Pour être juste, cela a fonctionné pour certains. La mondialisation »a en effet rendu certaines personnes très riches. Ce faisant, cependant, il a considérablement exacerbé les inégalités, tout en ne faisant rien pour atténuer la condition de la classe ouvrière et de la sous-classe américaines.
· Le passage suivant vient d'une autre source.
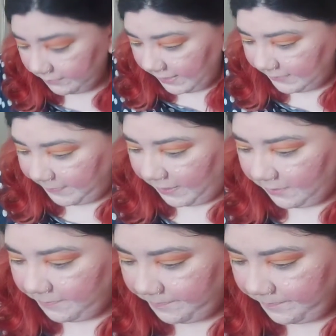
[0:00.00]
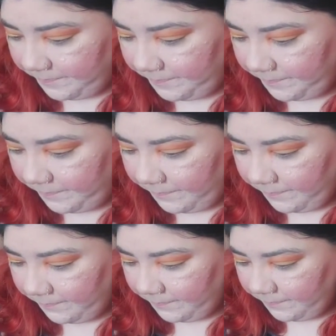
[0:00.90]
That's better.
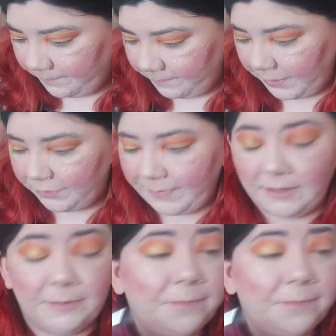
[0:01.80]
Much better.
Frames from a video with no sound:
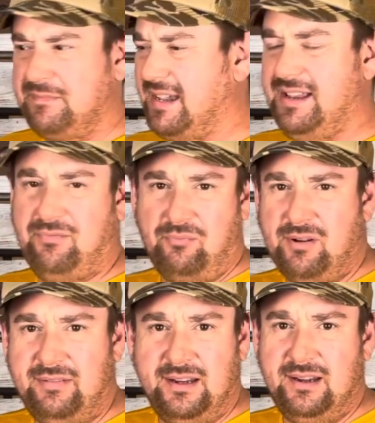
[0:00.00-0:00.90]
it's
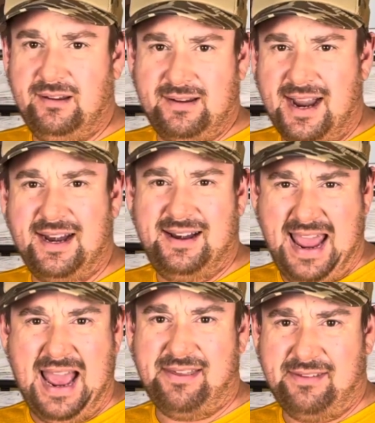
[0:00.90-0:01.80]
really kind of
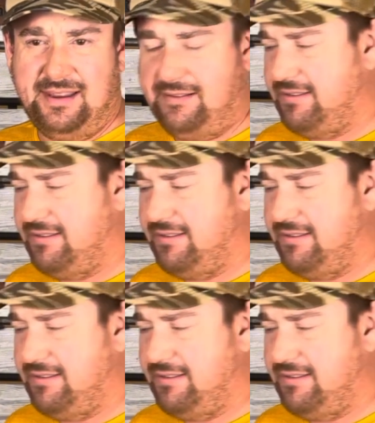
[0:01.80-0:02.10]
nasty and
L’accent mis sur la diversité et le multiculturalisme a amélioré le statut des groupes longtemps victimes de discrimination. Pourtant, ces progrès ont fait remarquablement peu pour réduire l’aliénation et le désespoir qui envahissent une société souffrant d’épidémies de toxicomanie chronique, d’obésité morbide, de suicide chez les adolescents et d’afflictions similaires. Ajoutez le taux d’incarcération le plus élevé au monde, un appétit apparemment sans fin pour le porno, les systèmes scolaires urbains enlisés dans une crise permanente et les fusillades de masse qui se produisent avec une régularité métronomique, et ce que vous avez est autre chose que le profil d’une société saine.
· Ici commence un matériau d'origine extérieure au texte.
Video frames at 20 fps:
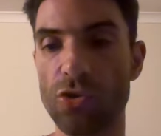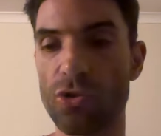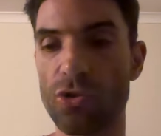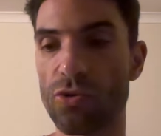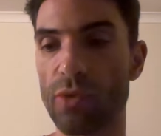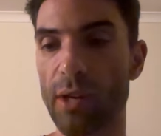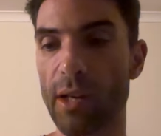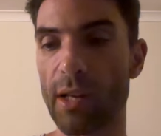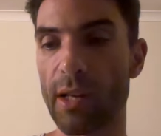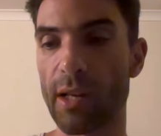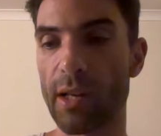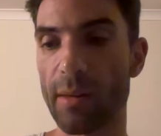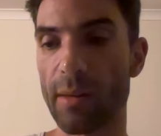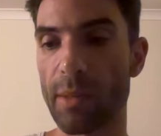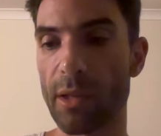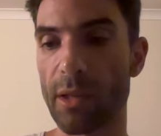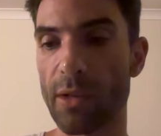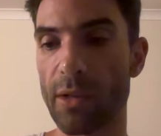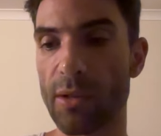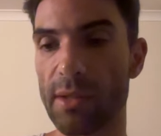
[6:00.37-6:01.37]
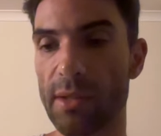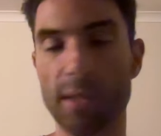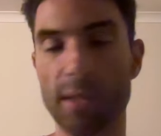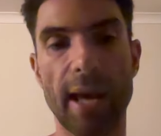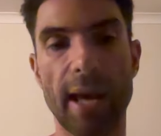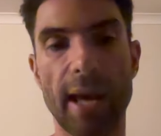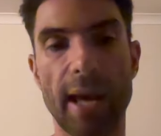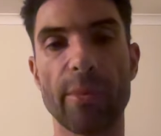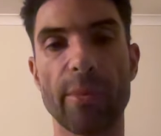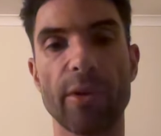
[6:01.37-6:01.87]
drinking because it's the
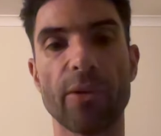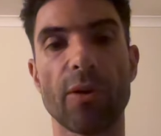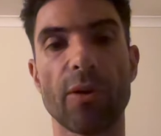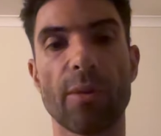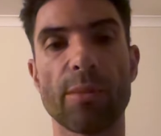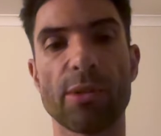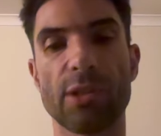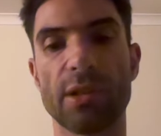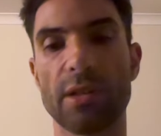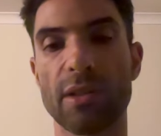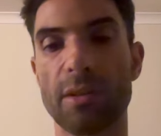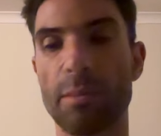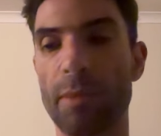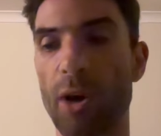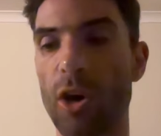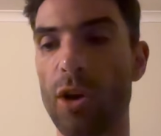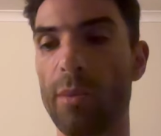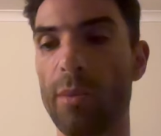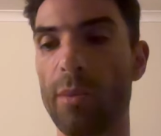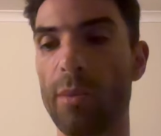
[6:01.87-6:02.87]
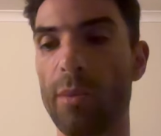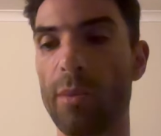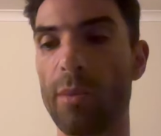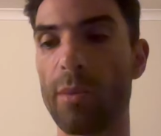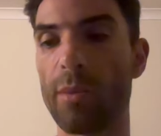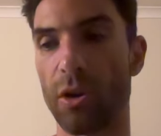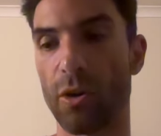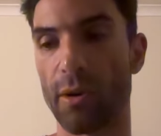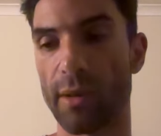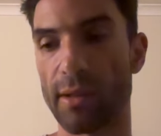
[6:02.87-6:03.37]
happier option in the moment,
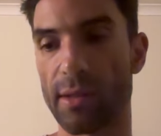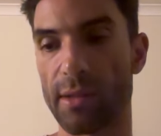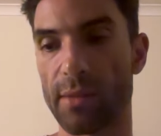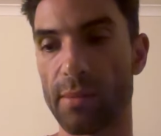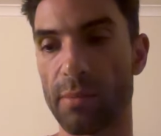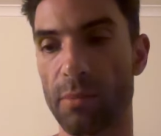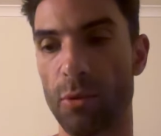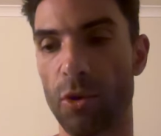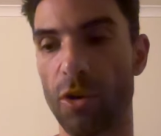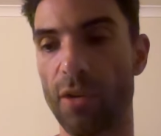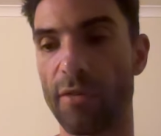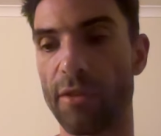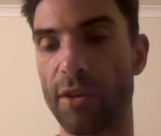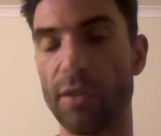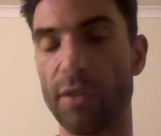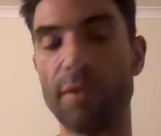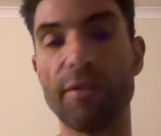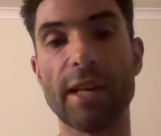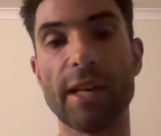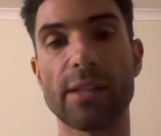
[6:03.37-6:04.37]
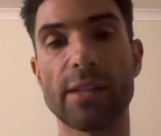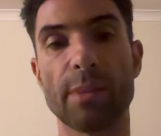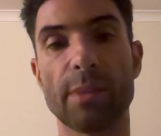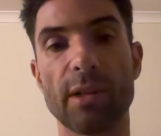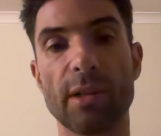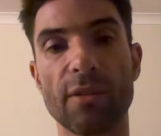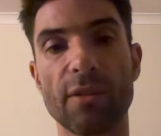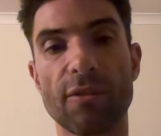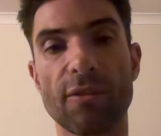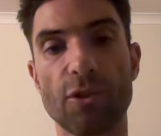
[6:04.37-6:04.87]
or it's more of an investment
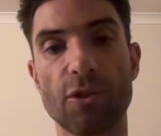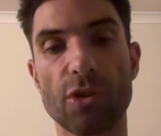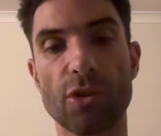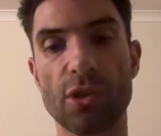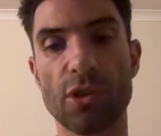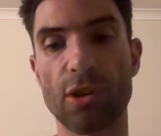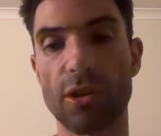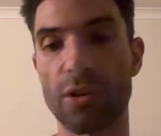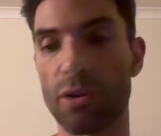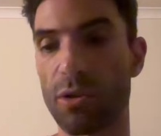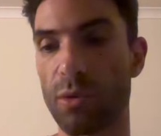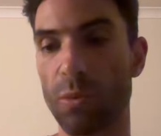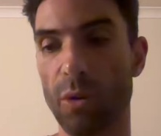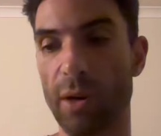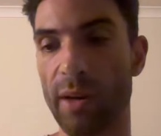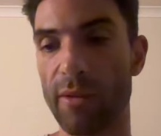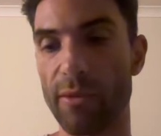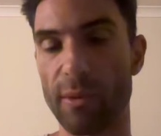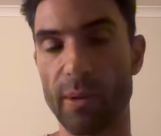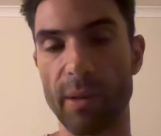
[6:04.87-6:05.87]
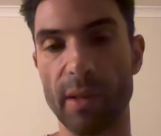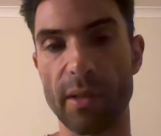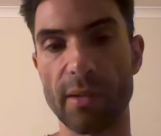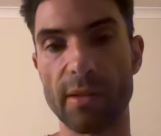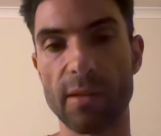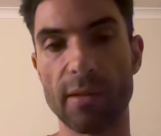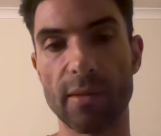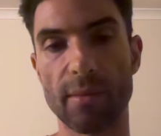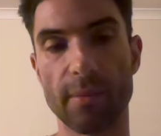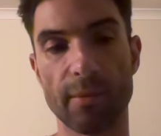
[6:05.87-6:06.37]
in the future, whatever it is.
Quant au leadership mondial militarisé des États-Unis, il a en effet permis à divers mauvais acteurs de connaître des destins largement mérités. Au revoir, Saddam. Bon débarras, Oussama. Pourtant, il a également entraîné les États-Unis dans une série de guerres coûteuses, insensées, infructueuses et finalement contre-productives. Quant à la révolution tant vantée de l’information, son impact a été au mieux ambigu, même si ceux qui ont des globes oculaires collés à leurs appareils électroniques personnels ne peuvent pas tolérer d’être hors ligne assez longtemps pour évaluer les coûts réels d’une connexion perpétuelle.
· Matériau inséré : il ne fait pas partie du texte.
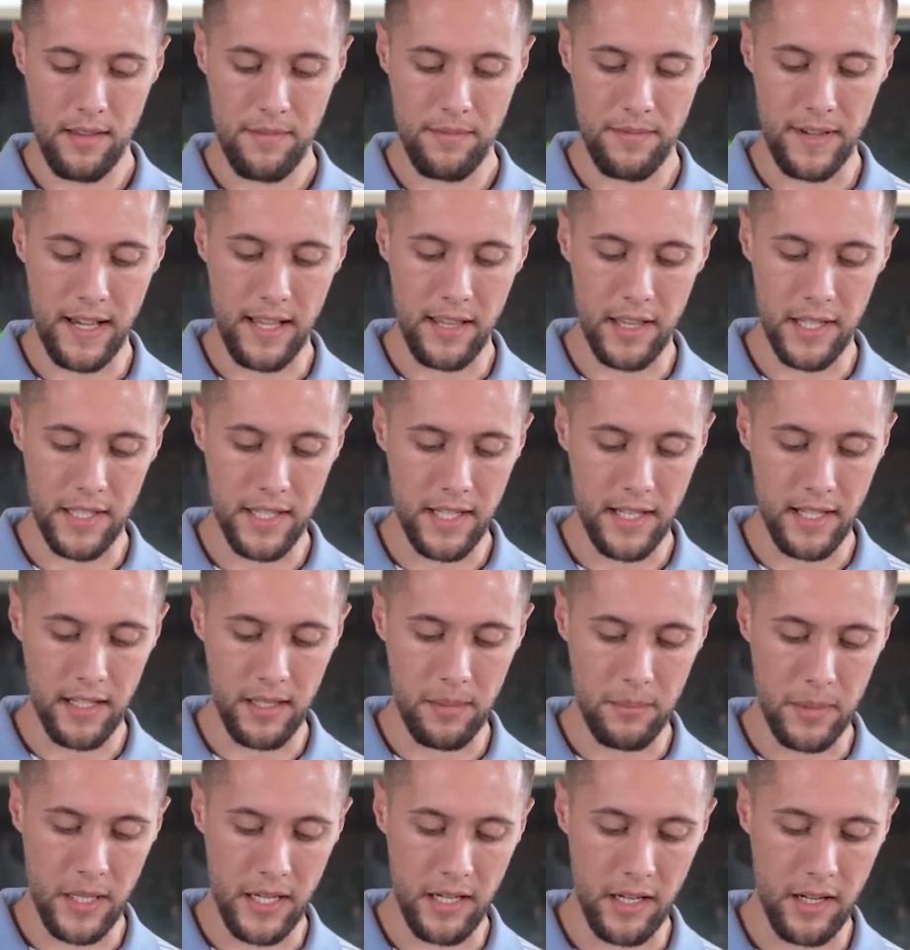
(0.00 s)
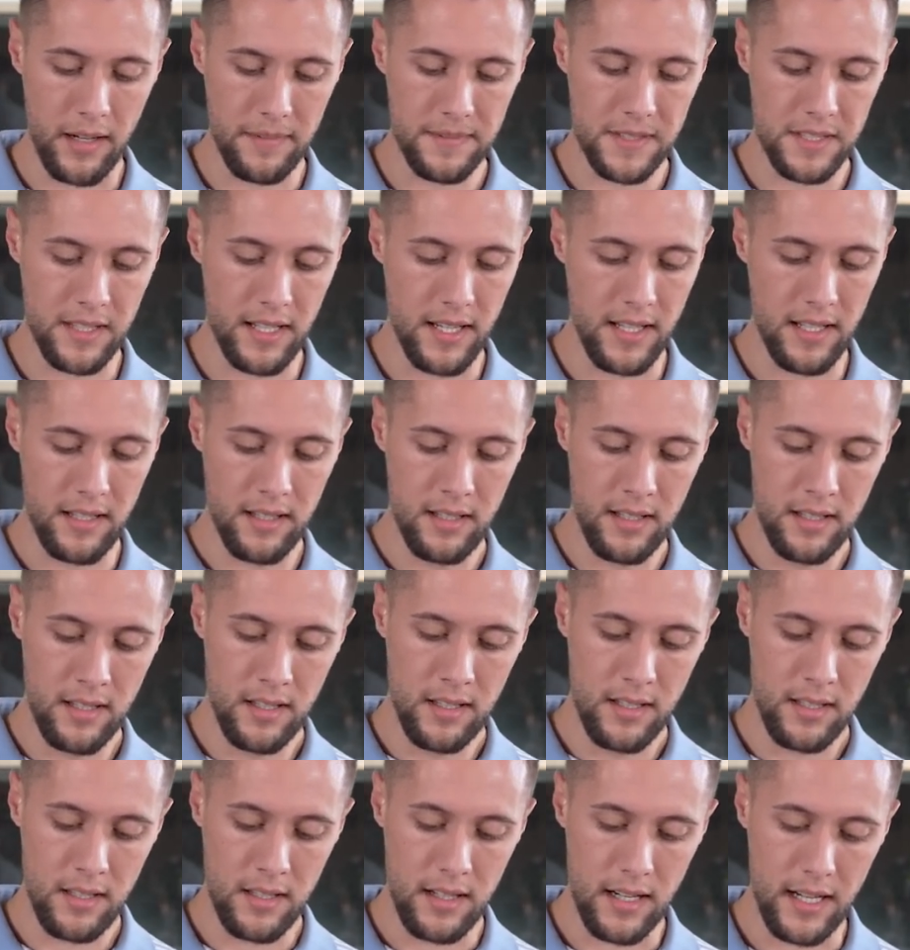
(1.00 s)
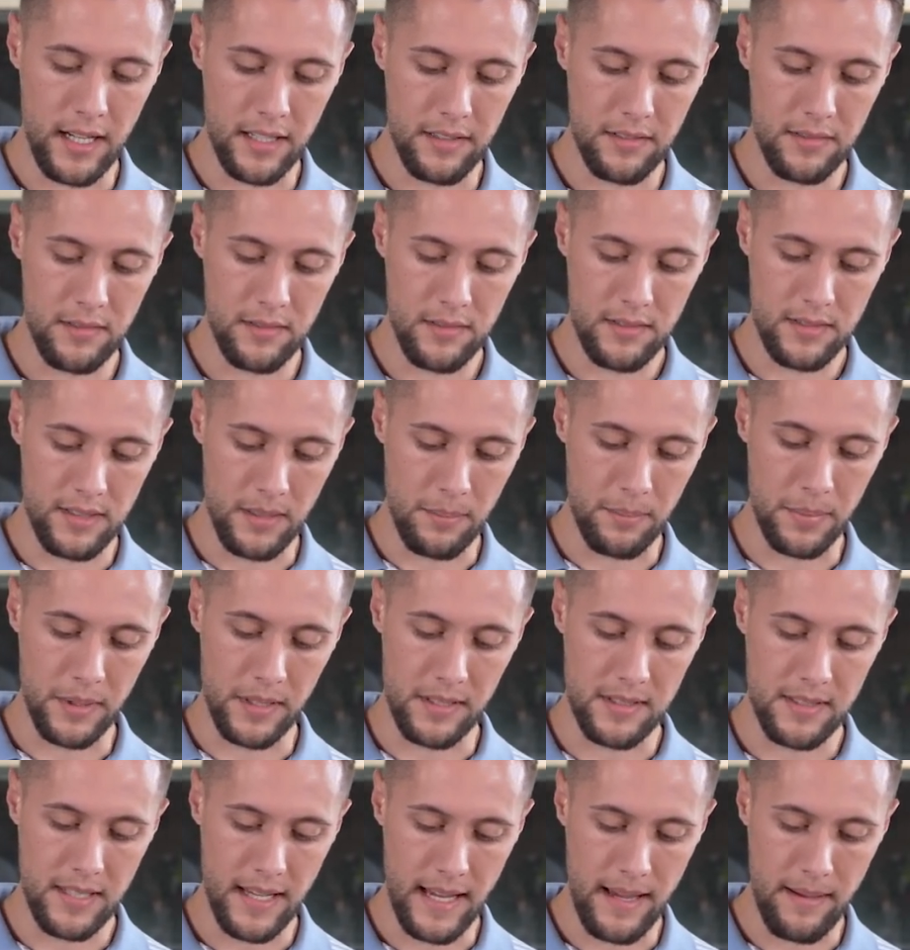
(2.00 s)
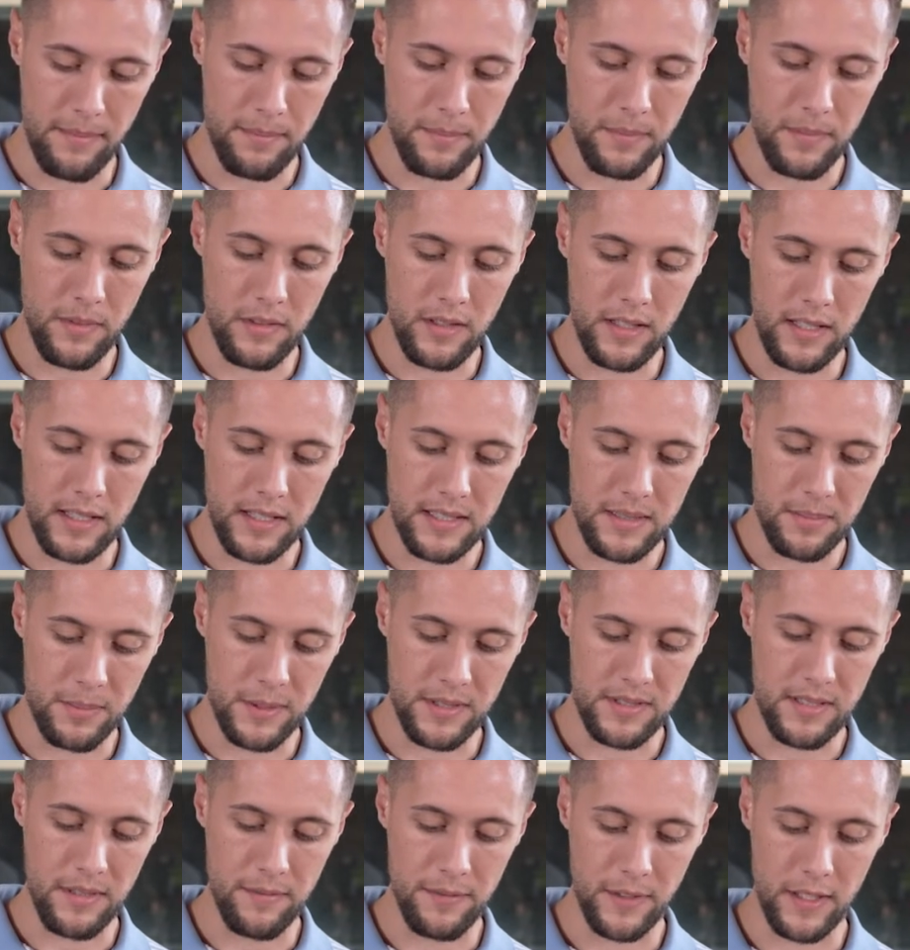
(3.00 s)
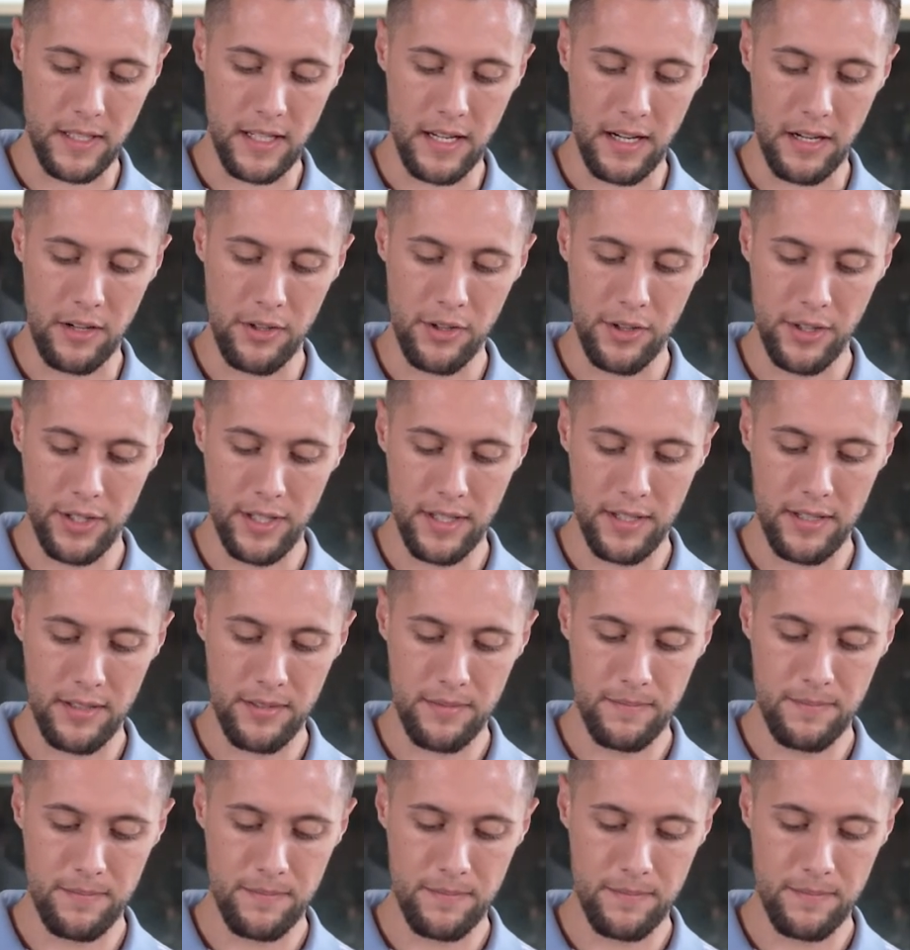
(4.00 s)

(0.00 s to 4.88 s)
Validating my offset, I simply tap the specific area,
En novembre 2016, les Américains qui se considèrent mal servis par le consensus de l’après-guerre froide ont signalé qu’ils en avaient assez. Les électeurs n’étaient pas convaincus que les politiques économiques néolibérales, une culture tirant sa devise de la chaîne de grillades de l’Outback et une stratégie de sécurité nationale qui emploie l’armée américaine en tant que force de police mondiale fonctionnaient à leur avantage ont fourni une marge cruciale dans l’élection de Donald Trump.
La réponse de l’establishment politique à cette répudiation extraordinaire témoigne de l’ampleur de sa faillite. Le Parti républicain s’accroche toujours à l’idée que la réduction des impôts, la réduction des formalités administratives, la limitation de l’avortement, la limitation de l’immigration, l’interdiction du brûlage des drapeaux et l’augmentation des dépenses militaires atténueront tout ce qui fait mal au pays. Pendant ce temps, à en juger par les promesses contenues dans leur programme récemment dévoilé (et instantanément oublié) pour une meilleure affaire », les démocrates estiment que l’augmentation du salaire minimum, le plafonnement du coût des médicaments sur ordonnance et la création de programmes d’apprentissage pour les chômeurs rendront leur parti aux bonnes grâces de l’électorat américain.
Dans les deux partis, une pensée embarrassante de petit calibre prévaut, les républicains et les démocrates étant également privés d’idées nouvelles. Chaque partie est dirigée par des hacks vieillissants. Aucun des deux n’a imaginé d’antidote à la crise de la politique américaine signifiée par la nomination et l’élection de Donald Trump.